Hassan underscored that “from the first day” of assuming her role as interior minister, she has aimed to create “a road map to improve the prison situation to adhere to the minimum human rights standards.”
Hassan said the road map aims to tackle the main issues that have long plagued Lebanon’s prisons, first among which was overcrowding. The other challenges include integrating prisoners into society, ensuring the protection of juvenile and female prisoners’ rights and creating facilities that comply with international standards.
The head of the Tripoli Bar Association, Mohammad Mrad, also stressed the importance of addressing chronic overcrowding in prisons, which he said “inevitably makes them inhumane.”

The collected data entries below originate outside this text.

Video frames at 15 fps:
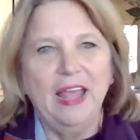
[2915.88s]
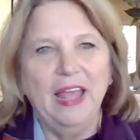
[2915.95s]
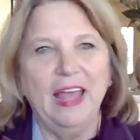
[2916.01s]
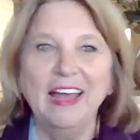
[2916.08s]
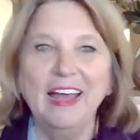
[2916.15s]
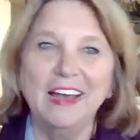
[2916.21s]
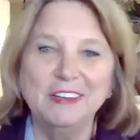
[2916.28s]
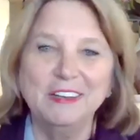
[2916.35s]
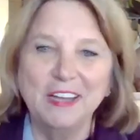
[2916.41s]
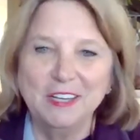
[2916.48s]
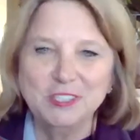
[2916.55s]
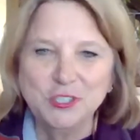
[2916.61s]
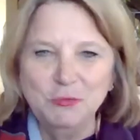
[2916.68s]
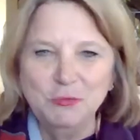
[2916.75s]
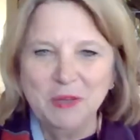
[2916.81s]
And
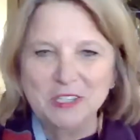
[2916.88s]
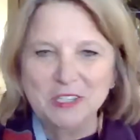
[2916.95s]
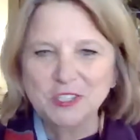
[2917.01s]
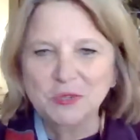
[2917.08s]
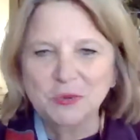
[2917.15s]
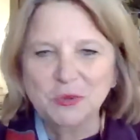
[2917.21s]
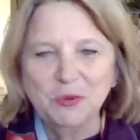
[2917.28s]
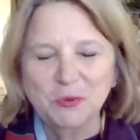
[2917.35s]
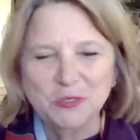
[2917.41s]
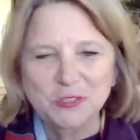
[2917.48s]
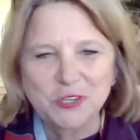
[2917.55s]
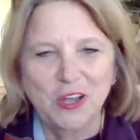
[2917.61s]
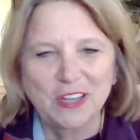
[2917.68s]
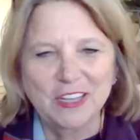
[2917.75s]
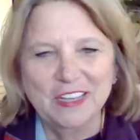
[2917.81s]
as you mentioned when we were
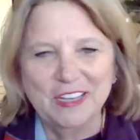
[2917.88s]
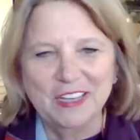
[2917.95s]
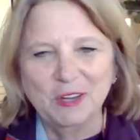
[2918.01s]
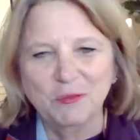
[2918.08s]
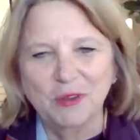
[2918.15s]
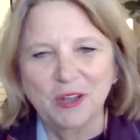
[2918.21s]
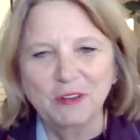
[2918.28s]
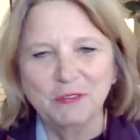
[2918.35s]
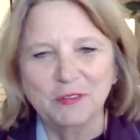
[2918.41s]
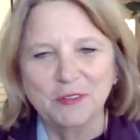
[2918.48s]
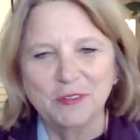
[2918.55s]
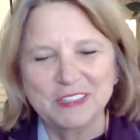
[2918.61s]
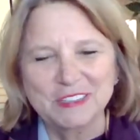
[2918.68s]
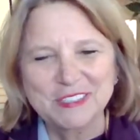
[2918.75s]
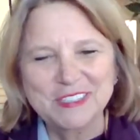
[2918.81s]
talking, getting ready for
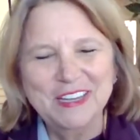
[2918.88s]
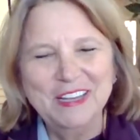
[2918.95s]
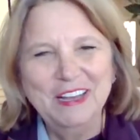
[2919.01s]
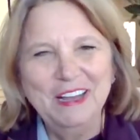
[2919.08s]
this,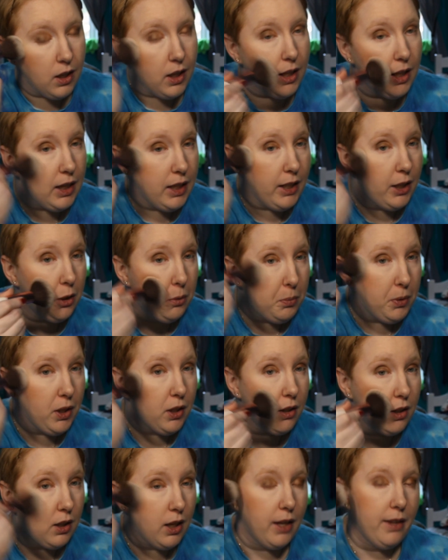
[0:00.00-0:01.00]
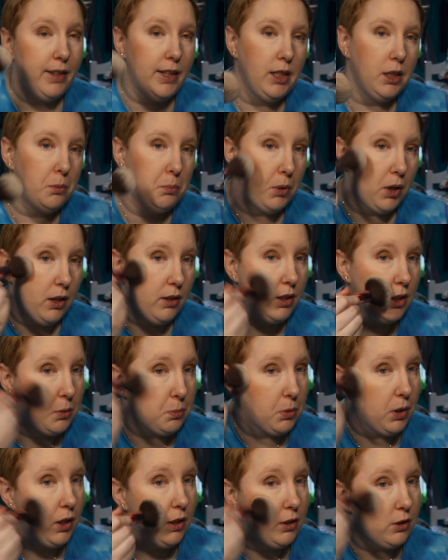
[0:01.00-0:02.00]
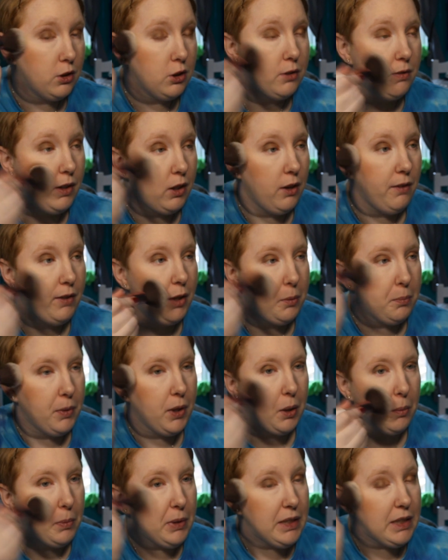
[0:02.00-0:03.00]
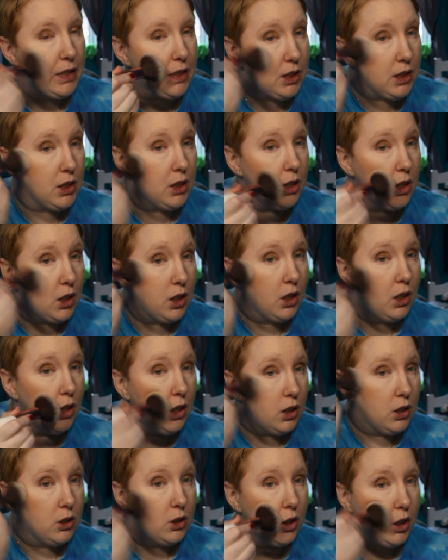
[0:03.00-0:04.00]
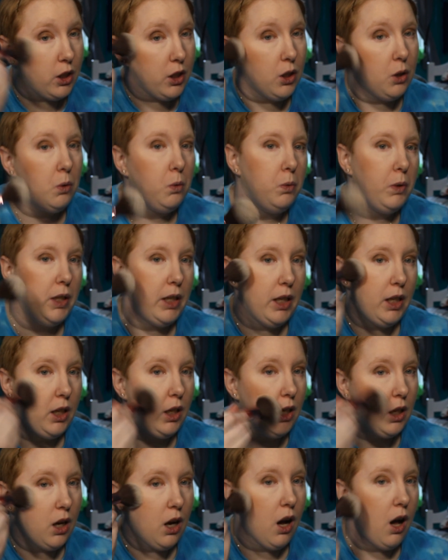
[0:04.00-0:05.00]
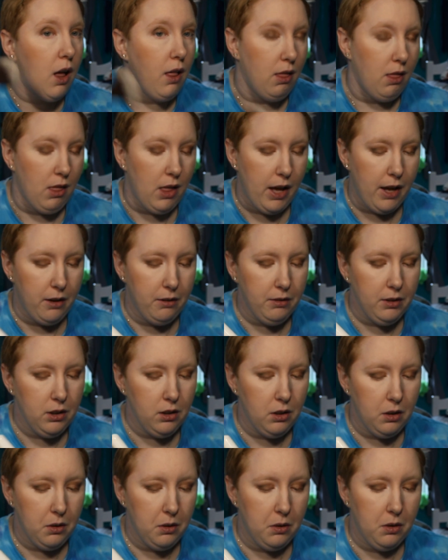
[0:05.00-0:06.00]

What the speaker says: a little bit. And this bronzer is very pigmented, so you don't need a lot of it.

In late December, 750 lawyers visited 25 prisons as part of an initiative spearheaded by the newly elected head of the Beirut Bar Association Melhem Khalaf and the association’s council.
The visit sought to inspect the prisoners’ legal situations, informing them of their rights as prisoners as well as getting a better idea of their needs and conditions in the prison.
A lawyer told The Daily Star at the time that Block B in Roumieh prison was built inevitably to hold around 300 inmates, but currently holds around 700. Block B is a special wing for Islamist inmates being held on terrorism charges.
Mrad said it was essential that the Bar Association work alongside the Justice and Interior ministries to speed up judicial processes that often keep suspects in detention for long periods as they await trial.
He called on the Justice Ministry and the international community to contribute to the Bar Association’s budget to support prisoners “with humanity.”